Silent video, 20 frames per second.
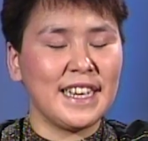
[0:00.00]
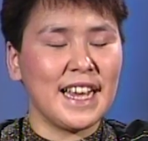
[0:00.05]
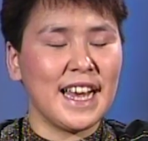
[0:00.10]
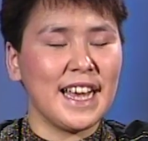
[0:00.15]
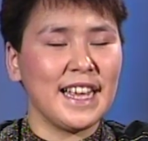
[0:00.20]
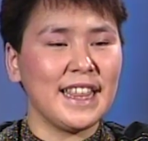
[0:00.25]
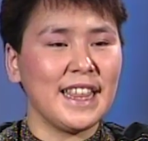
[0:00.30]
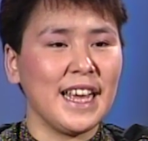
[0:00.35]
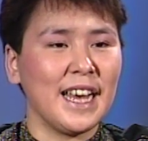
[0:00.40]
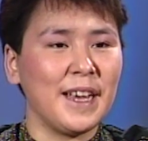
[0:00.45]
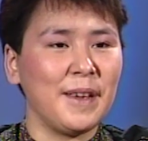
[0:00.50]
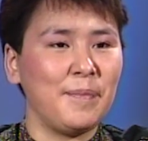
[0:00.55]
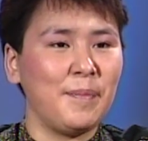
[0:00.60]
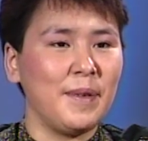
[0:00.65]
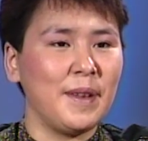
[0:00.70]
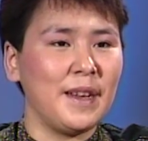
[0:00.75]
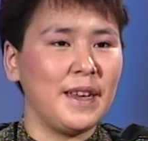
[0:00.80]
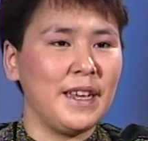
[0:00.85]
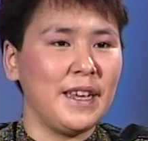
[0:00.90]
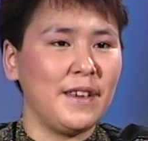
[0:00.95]
it, I
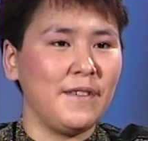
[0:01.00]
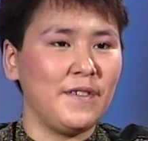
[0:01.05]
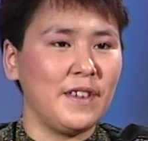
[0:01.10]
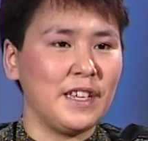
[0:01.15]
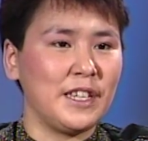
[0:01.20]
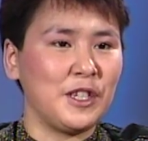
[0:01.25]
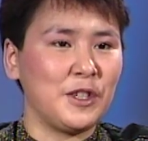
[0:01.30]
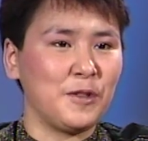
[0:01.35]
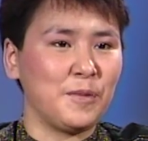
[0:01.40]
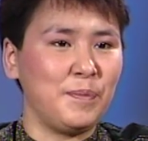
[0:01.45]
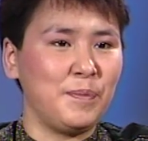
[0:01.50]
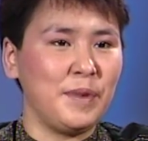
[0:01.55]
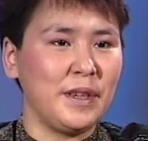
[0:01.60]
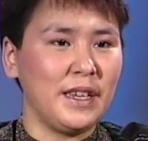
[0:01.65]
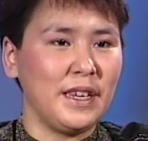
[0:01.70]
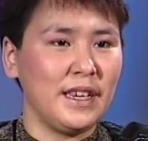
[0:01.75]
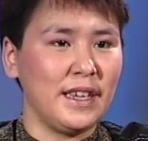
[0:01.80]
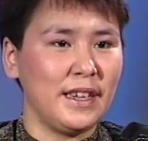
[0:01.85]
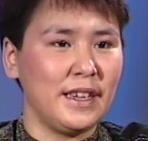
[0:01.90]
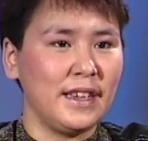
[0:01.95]
believe it should
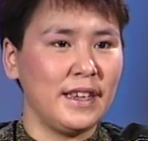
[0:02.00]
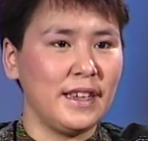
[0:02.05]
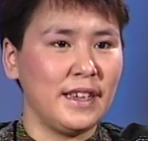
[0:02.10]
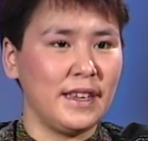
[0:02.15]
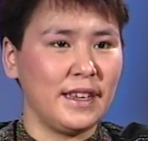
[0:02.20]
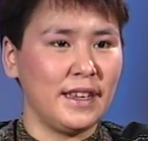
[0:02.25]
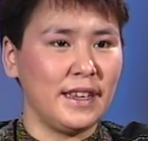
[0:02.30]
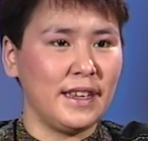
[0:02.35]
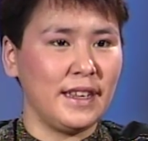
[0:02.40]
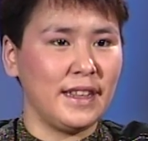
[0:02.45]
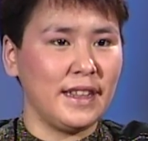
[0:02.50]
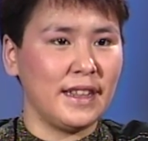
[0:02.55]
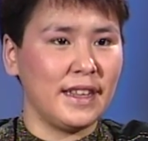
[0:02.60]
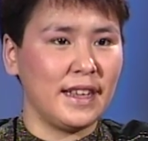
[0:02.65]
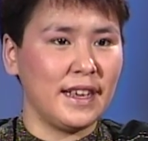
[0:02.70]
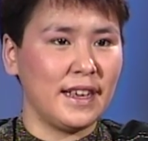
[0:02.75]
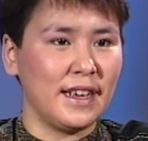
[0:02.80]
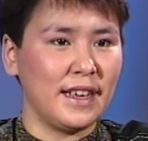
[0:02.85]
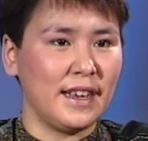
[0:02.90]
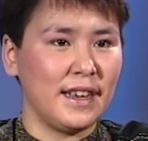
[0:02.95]
be in
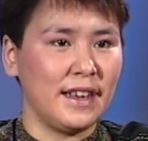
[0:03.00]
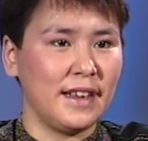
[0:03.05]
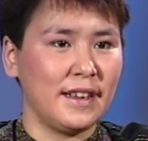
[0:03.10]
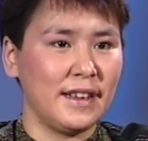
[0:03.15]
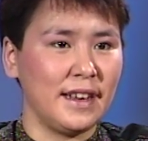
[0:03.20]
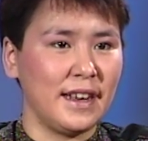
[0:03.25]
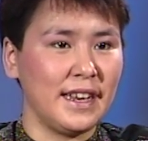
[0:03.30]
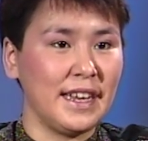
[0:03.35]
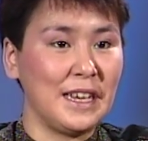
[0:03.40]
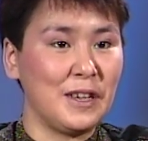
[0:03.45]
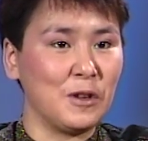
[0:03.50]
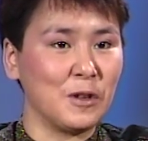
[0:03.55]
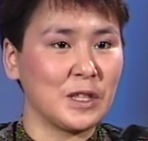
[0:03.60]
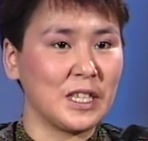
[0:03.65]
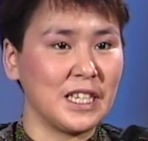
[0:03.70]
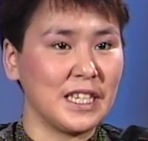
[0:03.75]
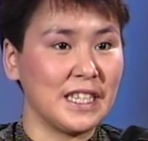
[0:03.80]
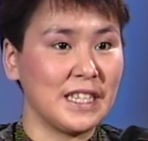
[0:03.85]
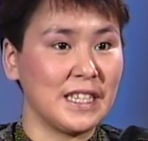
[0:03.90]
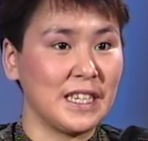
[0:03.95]
the legal
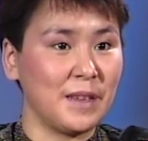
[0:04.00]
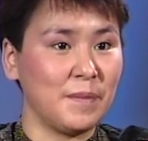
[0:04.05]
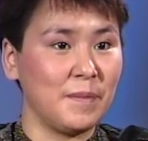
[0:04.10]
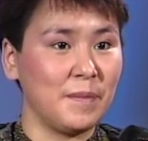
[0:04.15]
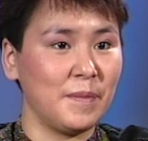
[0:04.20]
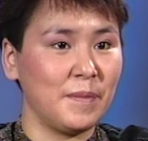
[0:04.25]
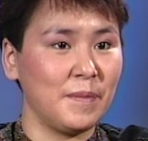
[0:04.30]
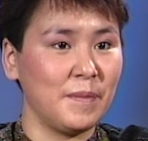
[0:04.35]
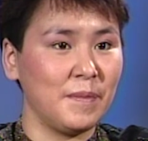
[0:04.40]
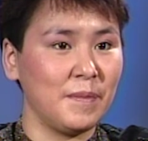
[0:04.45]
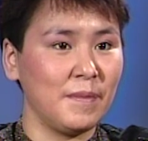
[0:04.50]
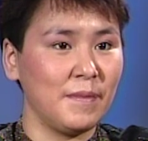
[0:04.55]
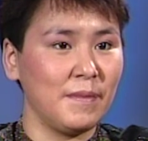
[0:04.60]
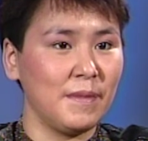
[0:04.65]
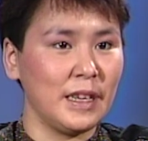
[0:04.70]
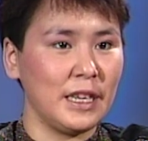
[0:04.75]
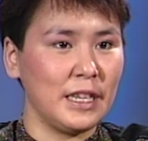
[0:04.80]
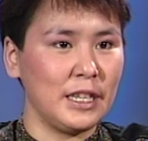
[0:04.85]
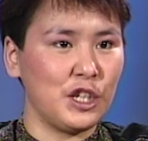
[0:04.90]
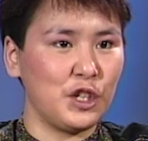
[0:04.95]
system.
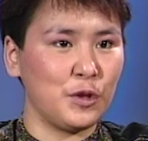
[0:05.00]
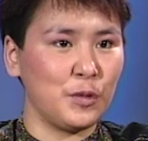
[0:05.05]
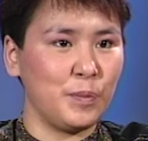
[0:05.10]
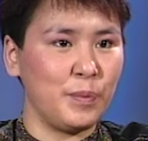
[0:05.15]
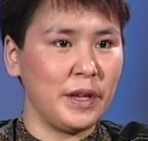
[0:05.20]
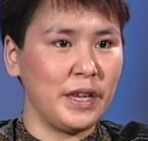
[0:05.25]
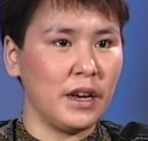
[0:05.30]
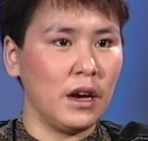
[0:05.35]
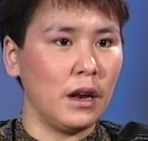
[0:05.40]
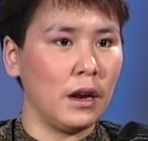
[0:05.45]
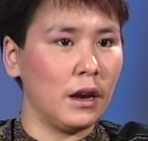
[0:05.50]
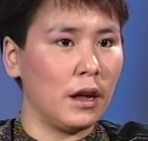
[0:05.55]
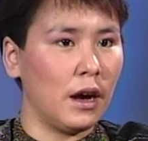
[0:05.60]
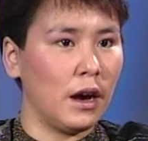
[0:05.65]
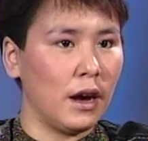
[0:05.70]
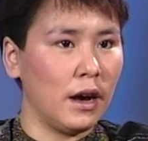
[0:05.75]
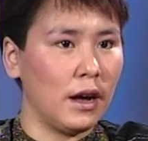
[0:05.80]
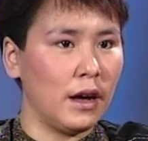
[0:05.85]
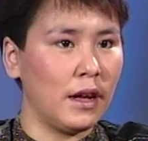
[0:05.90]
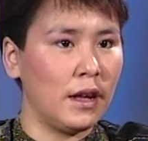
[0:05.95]
It should be a
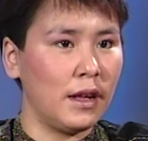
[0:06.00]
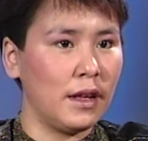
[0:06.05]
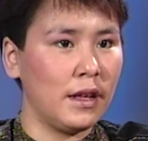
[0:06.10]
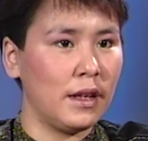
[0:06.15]
law.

☆ ☆ ☆ ☆ ☆ ☆ ☆

Exercise prompt
Reprint the whole listing above exactly, taking out the pictures.

Answer space
Silent video, 20 frames per second.
[0:00.00]
[0:00.05]
[0:00.10]
[0:00.15]
[0:00.20]
[0:00.25]
[0:00.30]
[0:00.35]
[0:00.40]
[0:00.45]
[0:00.50]
[0:00.55]
[0:00.60]
[0:00.65]
[0:00.70]
[0:00.75]
[0:00.80]
[0:00.85]
[0:00.90]
[0:00.95]
it, I
[0:01.00]
[0:01.05]
[0:01.10]
[0:01.15]
[0:01.20]
[0:01.25]
[0:01.30]
[0:01.35]
[0:01.40]
[0:01.45]
[0:01.50]
[0:01.55]
[0:01.60]
[0:01.65]
[0:01.70]
[0:01.75]
[0:01.80]
[0:01.85]
[0:01.90]
[0:01.95]
believe it should
[0:02.00]
[0:02.05]
[0:02.10]
[0:02.15]
[0:02.20]
[0:02.25]
[0:02.30]
[0:02.35]
[0:02.40]
[0:02.45]
[0:02.50]
[0:02.55]
[0:02.60]
[0:02.65]
[0:02.70]
[0:02.75]
[0:02.80]
[0:02.85]
[0:02.90]
[0:02.95]
be in
[0:03.00]
[0:03.05]
[0:03.10]
[0:03.15]
[0:03.20]
[0:03.25]
[0:03.30]
[0:03.35]
[0:03.40]
[0:03.45]
[0:03.50]
[0:03.55]
[0:03.60]
[0:03.65]
[0:03.70]
[0:03.75]
[0:03.80]
[0:03.85]
[0:03.90]
[0:03.95]
the legal
[0:04.00]
[0:04.05]
[0:04.10]
[0:04.15]
[0:04.20]
[0:04.25]
[0:04.30]
[0:04.35]
[0:04.40]
[0:04.45]
[0:04.50]
[0:04.55]
[0:04.60]
[0:04.65]
[0:04.70]
[0:04.75]
[0:04.80]
[0:04.85]
[0:04.90]
[0:04.95]
system.
[0:05.00]
[0:05.05]
[0:05.10]
[0:05.15]
[0:05.20]
[0:05.25]
[0:05.30]
[0:05.35]
[0:05.40]
[0:05.45]
[0:05.50]
[0:05.55]
[0:05.60]
[0:05.65]
[0:05.70]
[0:05.75]
[0:05.80]
[0:05.85]
[0:05.90]
[0:05.95]
It should be a
[0:06.00]
[0:06.05]
[0:06.10]
[0:06.15]
law.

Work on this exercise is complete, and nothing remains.